By: WBG, LLP Gregory J. Spaun Published: February 2018

Court Rules on Rejection of Low Bidder for Non-Responsibility

New York’s competitive bidding statutes governing construction contracts for public works require contracts to be awarded to the lowest responsive and responsible bidder. A “responsive” bidder is a contractor who has complied with the exact requirements of the bid invitation. A “responsible” bidder is a contractor who has the skill, integrity, experience, financial and technical resources to complete the work in a satisfactory manner.

In the recent case of Matter of Lunati Paving & Construction of NY, Inc. v Suffolk County Water Authority, the court determined whether good cause existed for the Water Authority’s rejection of the low bidder as a “non-responsible” bidder.


In late-2015, the Suffolk County Water Authority solicited bids for a contract to replace certain specified concrete, bituminous patches and concrete curbs, and to perform other sidewalk restoration. On January 20, 2016, the Water Authority opened the bids, and Lunati Paving & Construction of NY was the apparent lowest bidder.

On February 5, 2016, the Water Authority notified Lunati that although Lunati was the lowest bidder, the Water Authority would recommend a determination of Lunati’s “non-responsibility” on the basis of Lunati’s unsatisfactory performance under a prior contract for substantially the same scope of work as the contract to be awarded. The Water Authority was dissatisfied with Lunati’s documented delays in completing work orders, as well as unprofessional conduct and behavior of Lunati’s personnel. Further evidence of Lunati’s unsatisfactory performance of the prior contract was the State’s having barred the Water Authority from performing work on State roads based on Lunati’s poor performance. Consequently, the Water Authority had to reassign to another contractor work that Lunati failed to perform in accordance with the prior contract specifications.

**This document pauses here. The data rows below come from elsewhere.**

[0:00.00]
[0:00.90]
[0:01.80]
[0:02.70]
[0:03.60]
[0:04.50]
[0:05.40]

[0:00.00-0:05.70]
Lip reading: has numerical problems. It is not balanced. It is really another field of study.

Despite the Water Authority’s concerns, it afforded Lunati several opportunities, in person and in writing, to address the issues of performance under the prior contract. However, after evaluating Lunati’s (late) response, the Water Authority’s Board rejected Lunati’s bid as having been submitted by a non-responsible bidder, and it awarded the contract to the next lowest bidder. Lunati initiated an Article 78 proceeding challenging the Water Authority’s determination as arbitrary and capricious, and lacking a rational basis.


The court ruled against Lunati and denied its petition. In doing so, the court relied on well-established case law that permits a municipal agency to consider a contractor’s past unsatisfactory or inadequate performance of other public works in determining whether the bidder is sufficiently responsible to carry out the work in question. Here, because the Water Authority had a rational basis to determine that Lunati was not a responsible bidder (Lunati’s own past history), its determination could not be said to be arbitrary or capricious.

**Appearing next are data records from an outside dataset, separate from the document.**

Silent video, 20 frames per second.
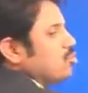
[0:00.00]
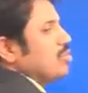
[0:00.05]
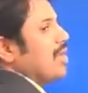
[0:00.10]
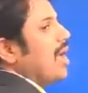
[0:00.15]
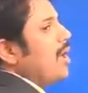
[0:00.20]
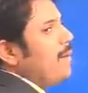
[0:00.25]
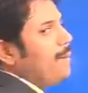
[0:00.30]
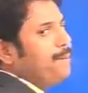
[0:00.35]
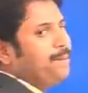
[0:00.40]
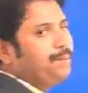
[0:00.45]

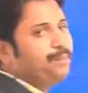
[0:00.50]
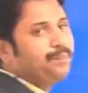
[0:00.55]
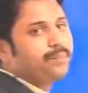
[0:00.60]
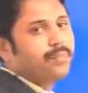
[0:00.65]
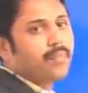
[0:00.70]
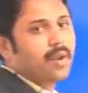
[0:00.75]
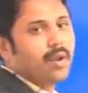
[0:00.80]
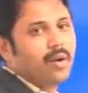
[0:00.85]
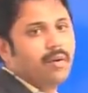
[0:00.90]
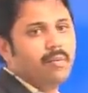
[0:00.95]
the
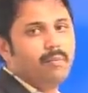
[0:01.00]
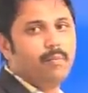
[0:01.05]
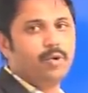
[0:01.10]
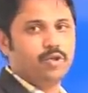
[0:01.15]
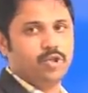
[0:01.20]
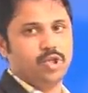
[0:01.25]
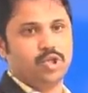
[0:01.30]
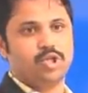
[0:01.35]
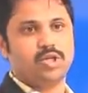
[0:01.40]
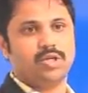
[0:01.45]

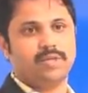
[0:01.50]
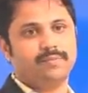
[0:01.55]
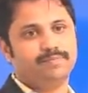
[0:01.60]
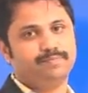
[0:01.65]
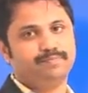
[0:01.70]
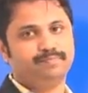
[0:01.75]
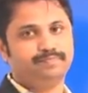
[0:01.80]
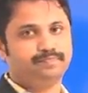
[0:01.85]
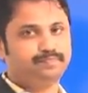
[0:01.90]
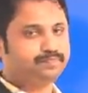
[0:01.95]
position.
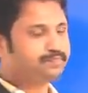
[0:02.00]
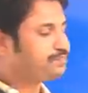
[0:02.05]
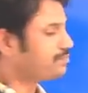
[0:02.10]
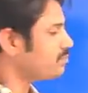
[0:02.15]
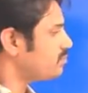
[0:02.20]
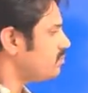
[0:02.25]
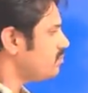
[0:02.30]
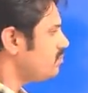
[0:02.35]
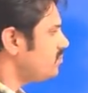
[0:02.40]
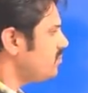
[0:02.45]

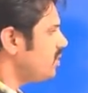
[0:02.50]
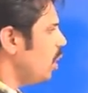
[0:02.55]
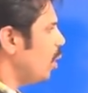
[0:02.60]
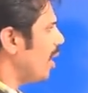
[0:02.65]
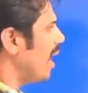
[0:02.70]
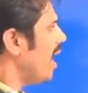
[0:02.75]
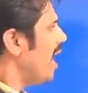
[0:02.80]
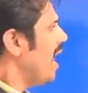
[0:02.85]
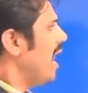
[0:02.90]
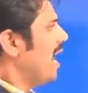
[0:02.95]

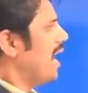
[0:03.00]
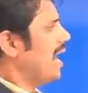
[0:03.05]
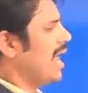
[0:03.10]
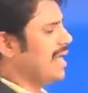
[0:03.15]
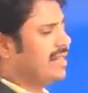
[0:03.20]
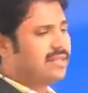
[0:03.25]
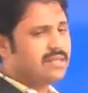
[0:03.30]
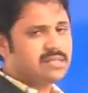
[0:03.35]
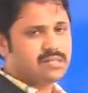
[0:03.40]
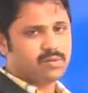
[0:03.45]
Okay,
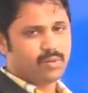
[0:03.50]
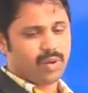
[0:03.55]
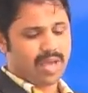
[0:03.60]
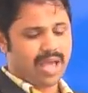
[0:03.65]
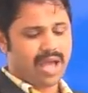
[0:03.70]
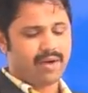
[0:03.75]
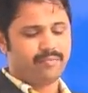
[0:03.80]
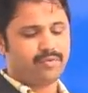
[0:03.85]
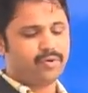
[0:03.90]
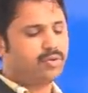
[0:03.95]
like this we
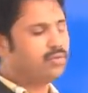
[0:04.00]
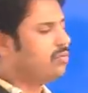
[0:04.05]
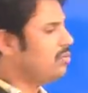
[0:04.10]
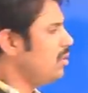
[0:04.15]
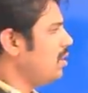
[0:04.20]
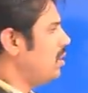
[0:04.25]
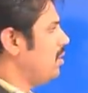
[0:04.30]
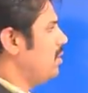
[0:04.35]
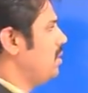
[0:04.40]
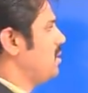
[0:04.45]
have
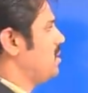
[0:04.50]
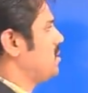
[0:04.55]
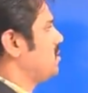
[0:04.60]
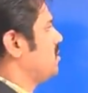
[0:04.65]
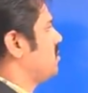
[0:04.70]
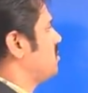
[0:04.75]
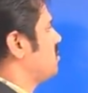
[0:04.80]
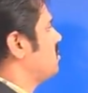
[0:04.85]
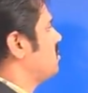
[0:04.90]
to discuss.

Challenging a contracting agency’s determination of non-responsibility as either arbitrary or capricious is a high burden to meet. Courts will not substitute their judgment for that of the agency unless its determination was irrational, dishonest, or otherwise unlawful. Public contracting agencies have broad discretion in determining whether a bidder is not responsible. As this case demonstrates, the agency is permitted to maintain an “institutional memory” and use a contractor’s past unsatisfactory performance to determine whether the contractor is a responsible bidder. Contractors should also bear in mind that one agency’s determination of non-responsibility often has to be disclosed when bidding on other public works projects, thereby potentially leading to a “snowball effect” of further determinations of non-responsibility.